I think that is the way to do it. Could things be better? Always. Does everybody need to know every little detail of a life you are trying to portray as perfect? No. Especially if you haven’t seen or talked to the person in years.
So, even though I posted this sweet picture yesterday, I thought it would be nice to tell you the real back story of what was going on so, you know, you don’t think my life is all Instagram worthy. Andy was fussy and wouldn’t nap. He had busted his face earlier in the day when he fell into the ottoman and was just cranky. I could blame teething, but who knows with kids.
Our front blinds are broken and do not go up and down. We glued them into place, so they still open and close but do not move any other way blinds are supposed to move. We give shabby chic a new definition here!
Weezer had jumped up on to the record storage cubes to bark at imaginary dogs outside. Andy, thinking he is just like Weezer, wanted to be up on the boxes too. He tried to pull himself up by the broken blinds. When we told him no, he started crying, again, so we put him up on the boxes. He sat happily and barked out the window with Weezer.
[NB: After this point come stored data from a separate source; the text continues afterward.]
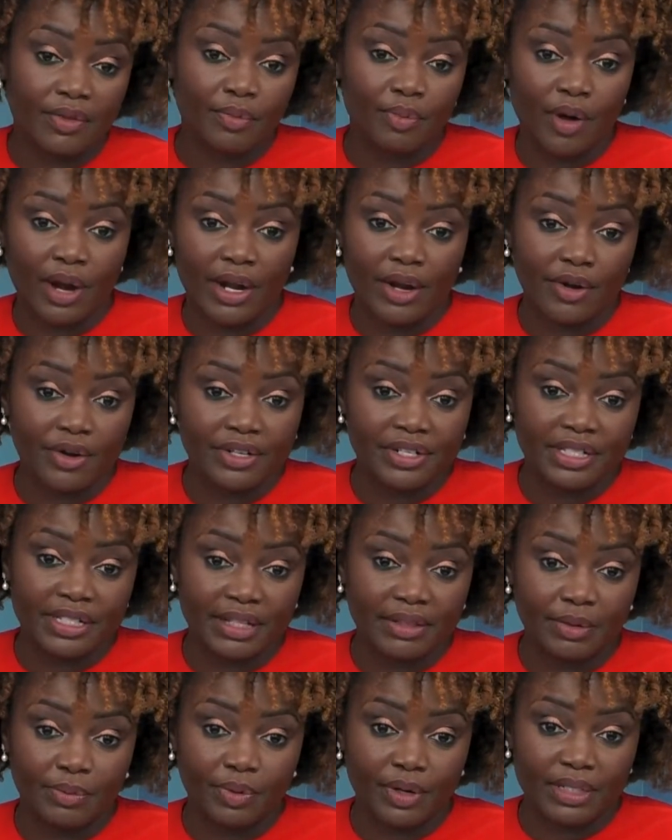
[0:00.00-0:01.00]
priorities that
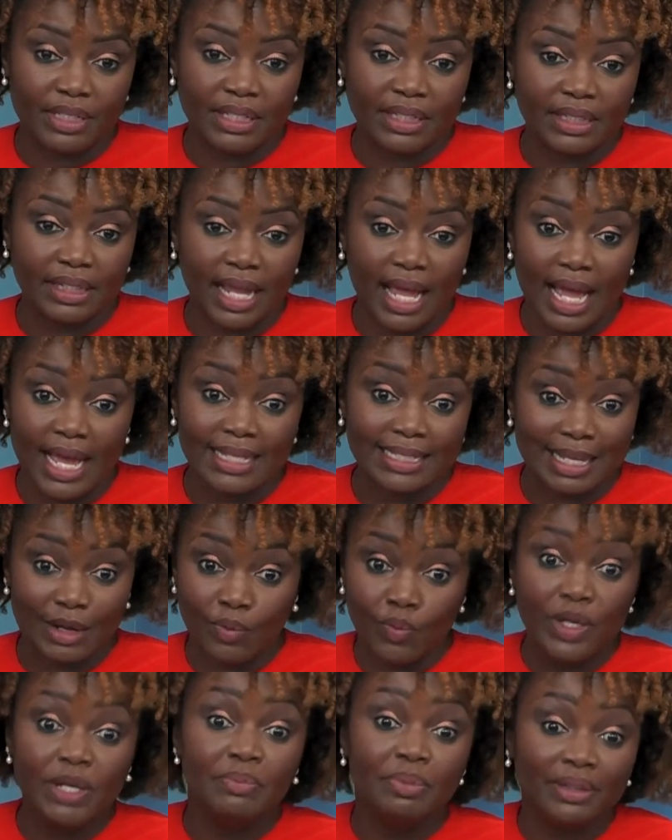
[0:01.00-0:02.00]
the president has that
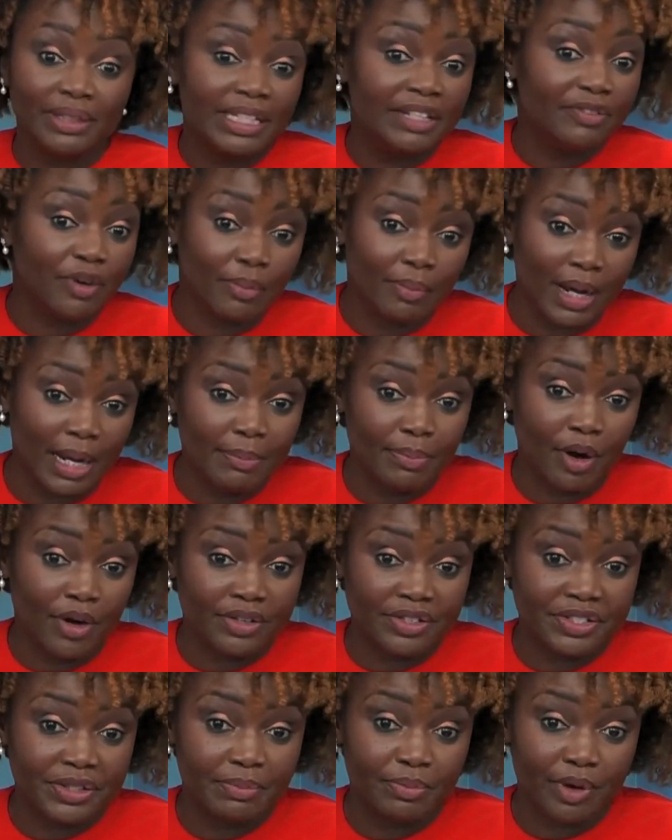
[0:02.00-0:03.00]
we believe are
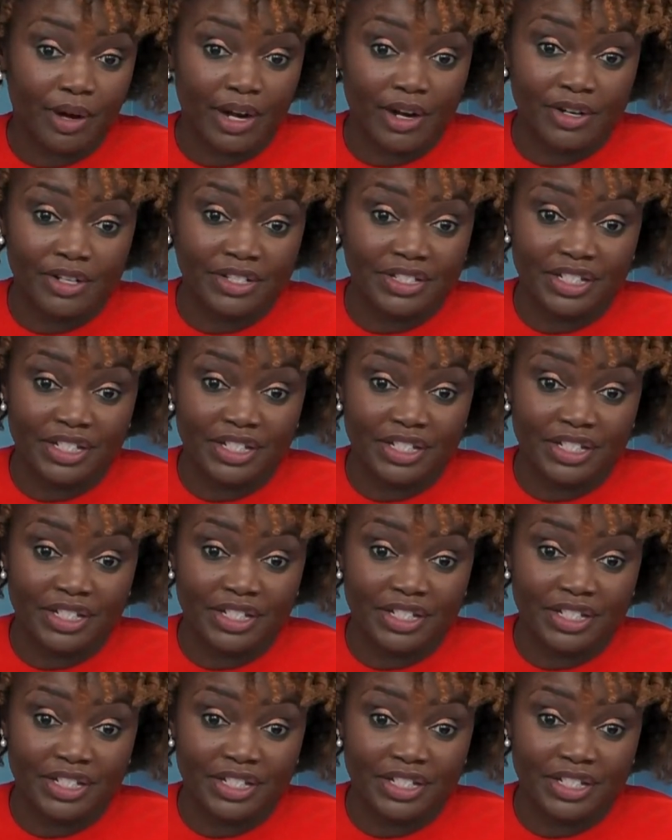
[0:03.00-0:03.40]
bipartisan priorities.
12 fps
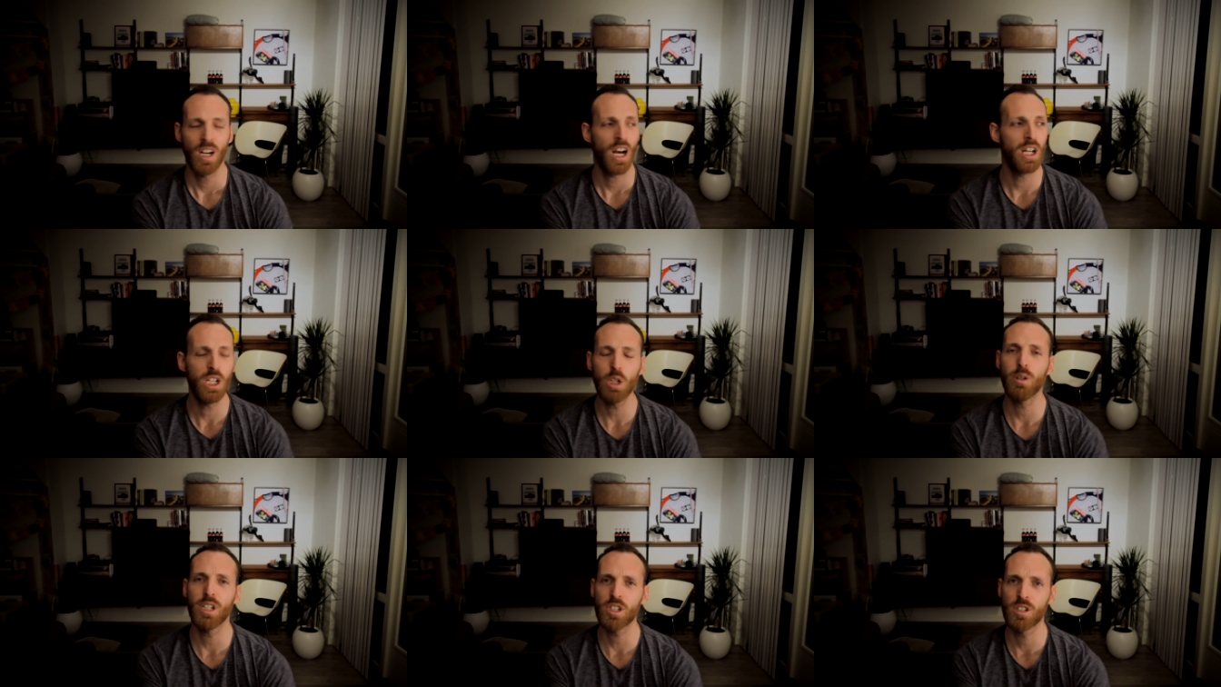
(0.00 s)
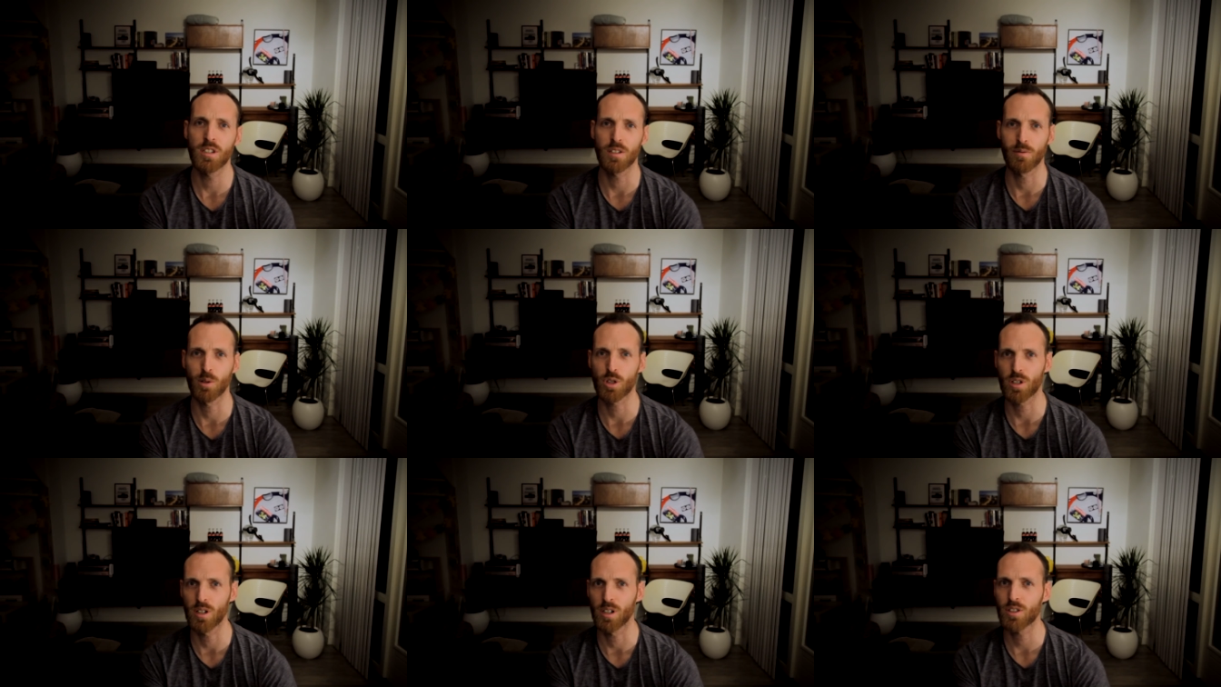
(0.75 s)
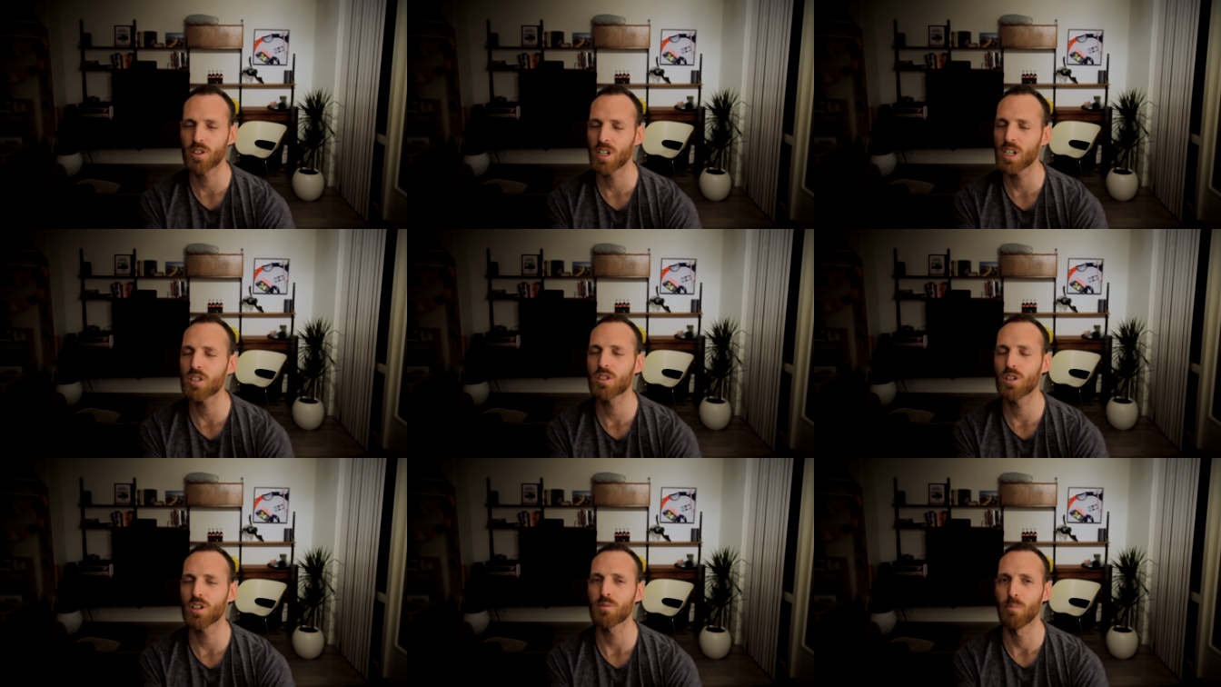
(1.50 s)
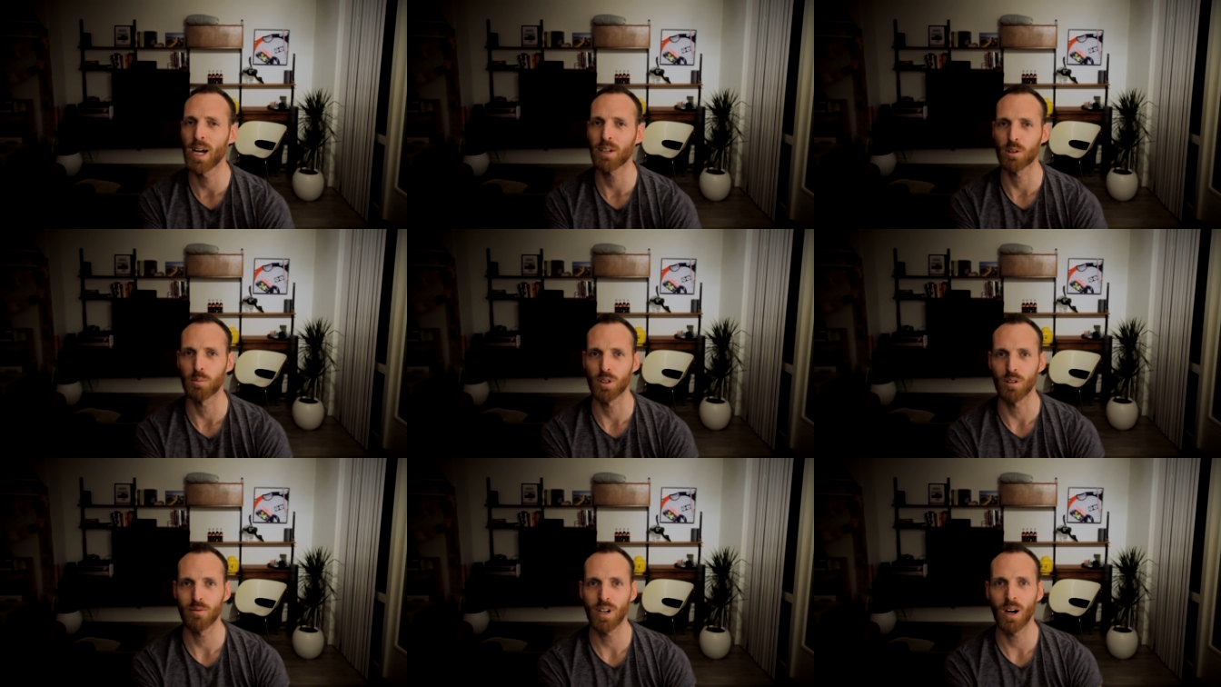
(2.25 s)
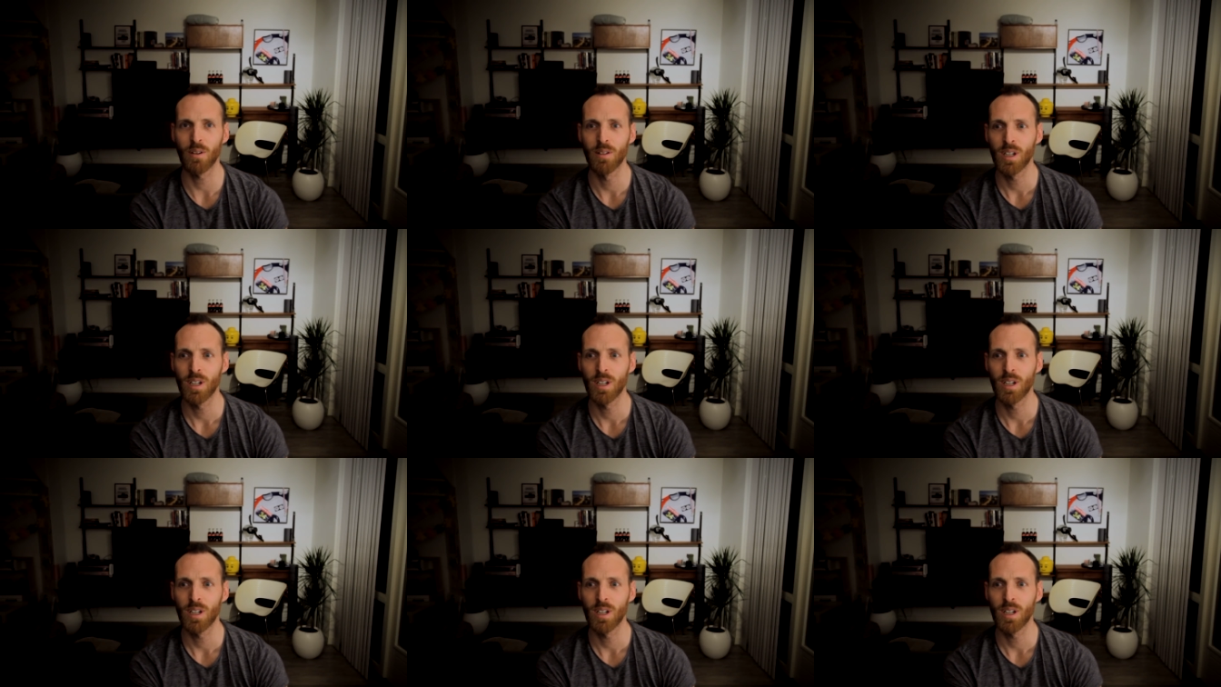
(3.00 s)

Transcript: a new initiative was launched, and it's called MicroProfile.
We snapped a few pictures while Mike sat nearby with his hand out, ready to catch Andy if he moved suddenly. He moved his hand for every picture.
See, not as sweet of a moment as you think. By the time all of this debauchery and photo taking was done, I really didn’t feel like messing too much with dinner. Luckily, I had the foresight to roast up some tomatoes during Andy’s short-lived nap time. I plopped those, along with some tofu, a can of tomato sauce into the blender, and boom! Creamy and healthy tomato sauce!
Just boil up your favorite noodle or tortellini/ravioli and this will be a dinner adults and cranky yet totally cute and photogenic kids will both like. You can eat with one hand and judge all the pictures and posts on your social media with the other one.